Facebook. Just one word originally from Mark Zuckerberg’s tongue that swiftly became the word of mouth internationally. But we must know it very much symbolizes the progress — in a literary definition, anyway — we reached. Pictures, videos, even statuses, no matter how “petty” they may be at times, they all allude to this concept of digital literacy.
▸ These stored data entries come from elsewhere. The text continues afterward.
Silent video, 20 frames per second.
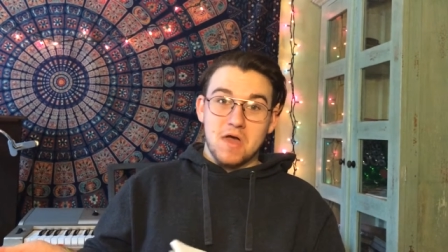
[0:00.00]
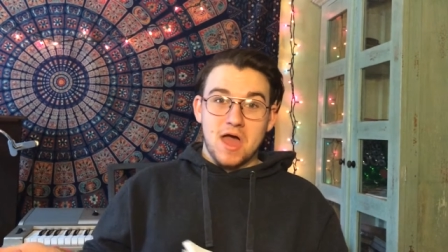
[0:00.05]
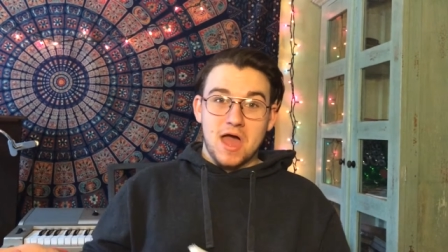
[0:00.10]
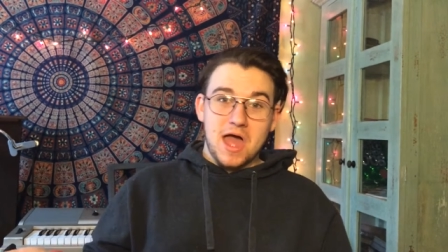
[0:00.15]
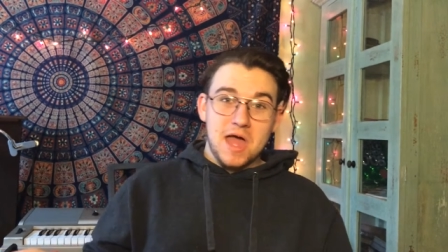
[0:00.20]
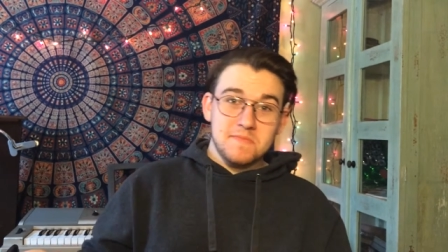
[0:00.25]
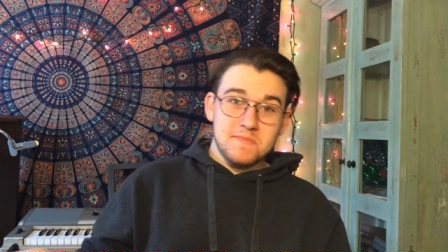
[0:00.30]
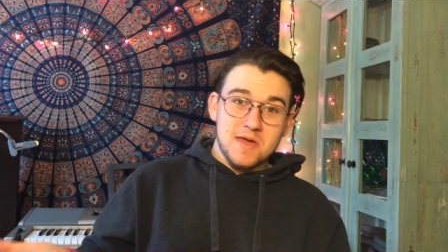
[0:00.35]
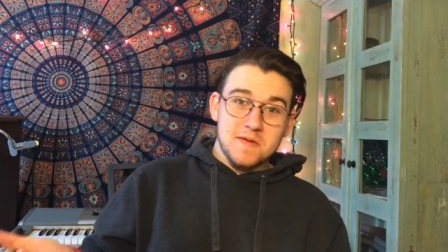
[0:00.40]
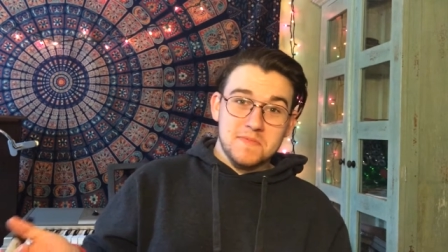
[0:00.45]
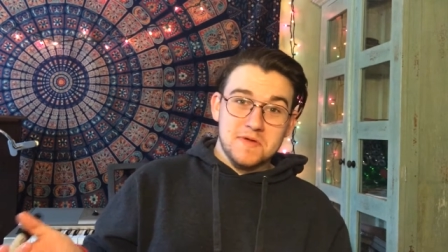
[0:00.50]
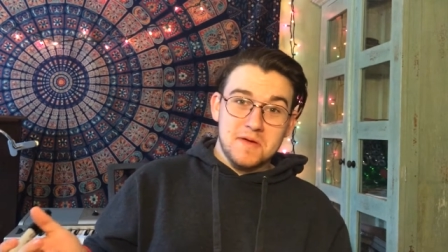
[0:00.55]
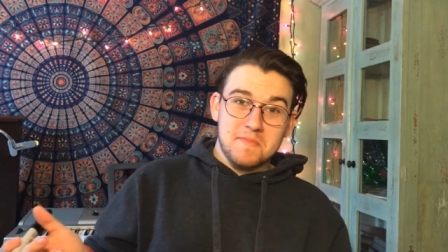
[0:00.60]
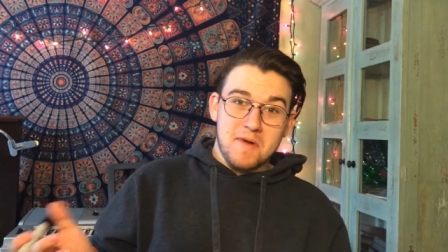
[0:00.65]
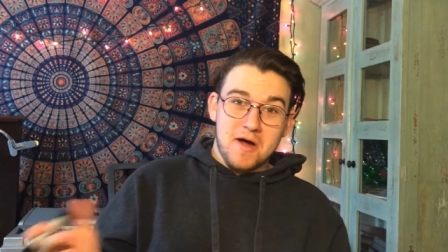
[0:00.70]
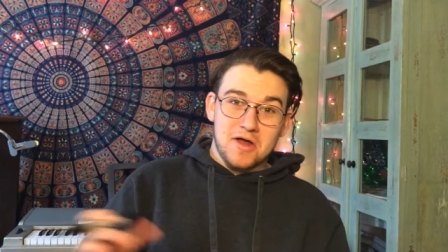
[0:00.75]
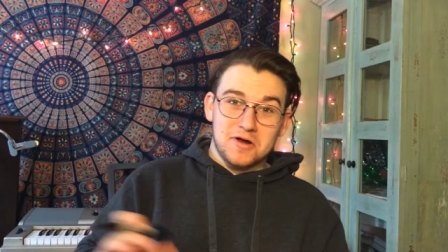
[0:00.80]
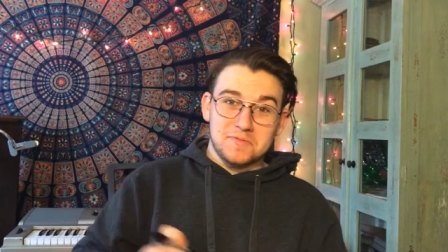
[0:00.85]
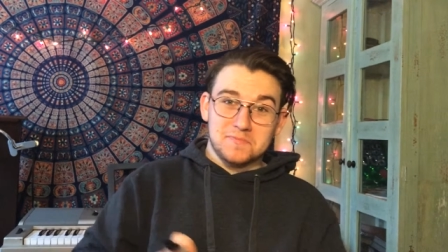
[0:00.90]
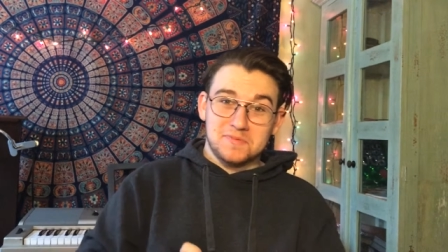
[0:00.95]
I may be a
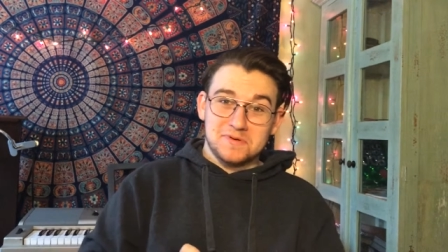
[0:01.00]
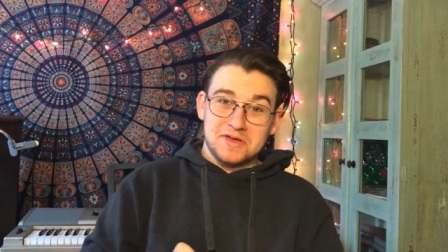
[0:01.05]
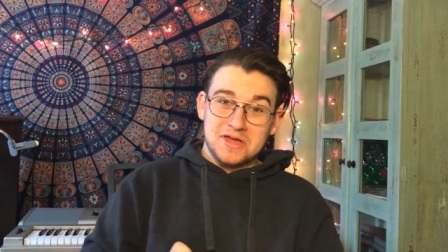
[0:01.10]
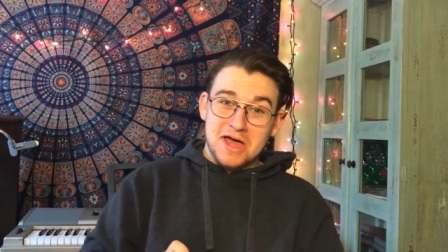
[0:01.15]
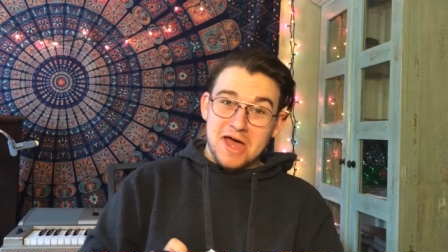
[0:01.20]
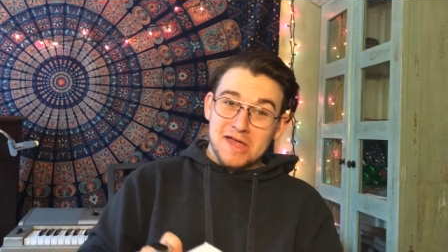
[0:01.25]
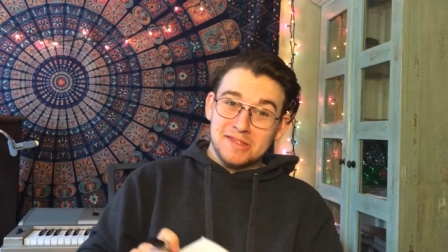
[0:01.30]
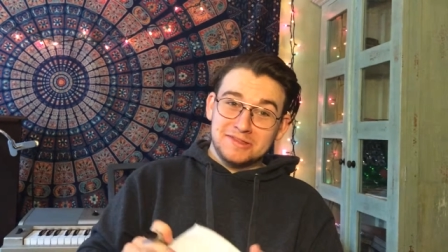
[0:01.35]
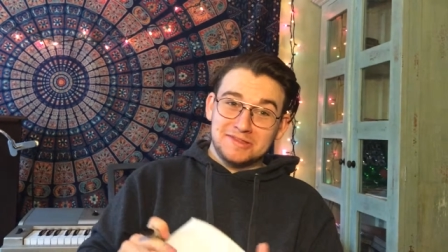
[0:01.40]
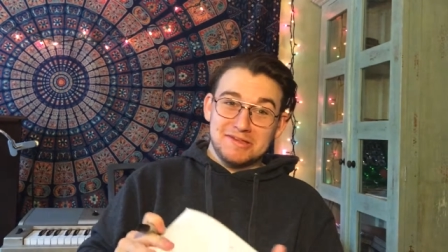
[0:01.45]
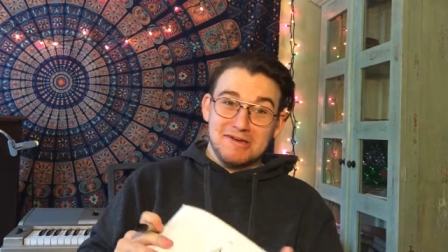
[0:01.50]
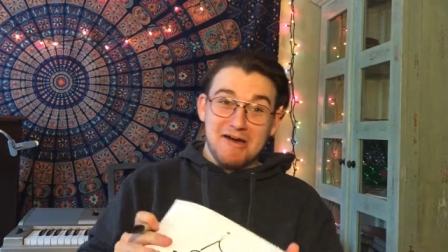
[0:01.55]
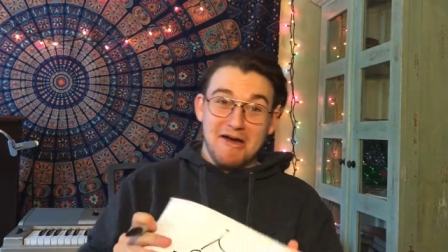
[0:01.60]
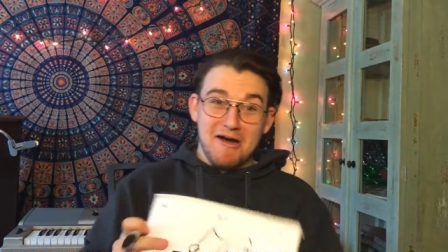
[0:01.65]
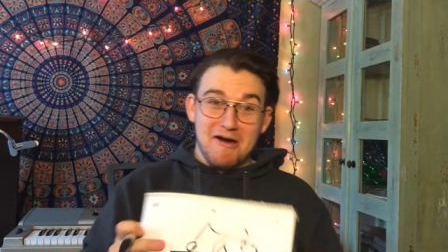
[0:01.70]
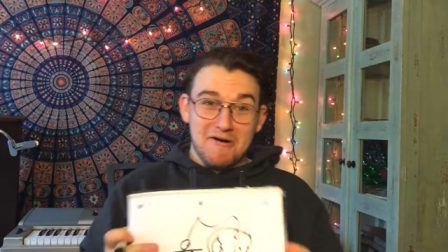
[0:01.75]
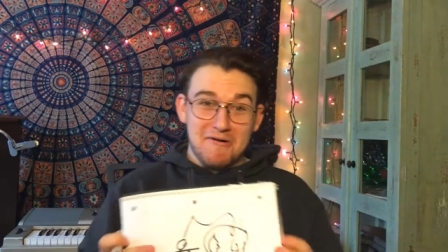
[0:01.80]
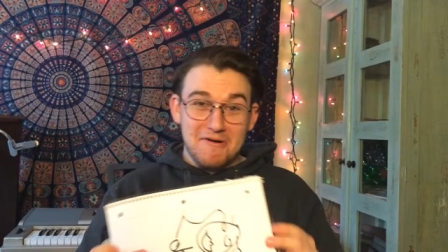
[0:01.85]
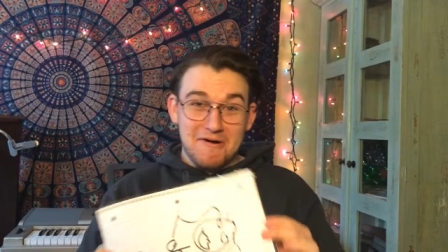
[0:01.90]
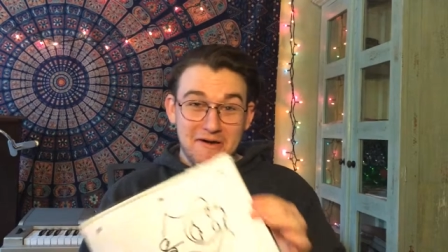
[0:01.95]
modern
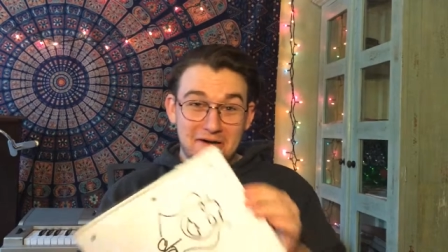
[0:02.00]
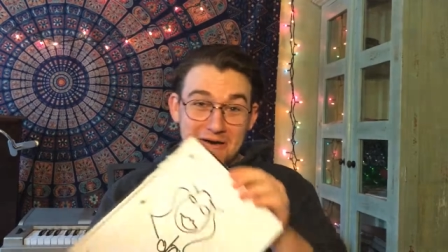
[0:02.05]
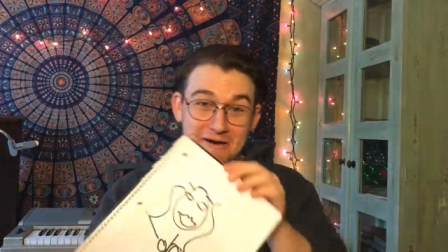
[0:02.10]
Picasso.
Blogs. Publication sites. Forums. Look at our difference from our ancestors who carved their thoughts into stones and caves. The mundane liberty to voice out sentiments is not comprised in our digital world. Writers now call themselves bloggers. The library online is one containing every book ever published, ready for downloading. There is no excuse for us not to be aware of civilization’s advances, and added to tradition, technology is set to improve our intellect. But awareness includes a footnote: we are still supposed to know our boundaries.
Photographs can be shared in the click of a folder, and videos go viral in the blink of an Internet surfer’s eye. If words have the magnitude of an earthquake, how much does the trillion in Wikipedia and Google mean? Our traditional New York Times, Wall Street Journal and USA Today all host sites for their news articles. This is digital literacy.
“The pen is mightier than the sword.” Dr. Jose Rizal once said.
But today I say the keyboard might be mightier than both of them.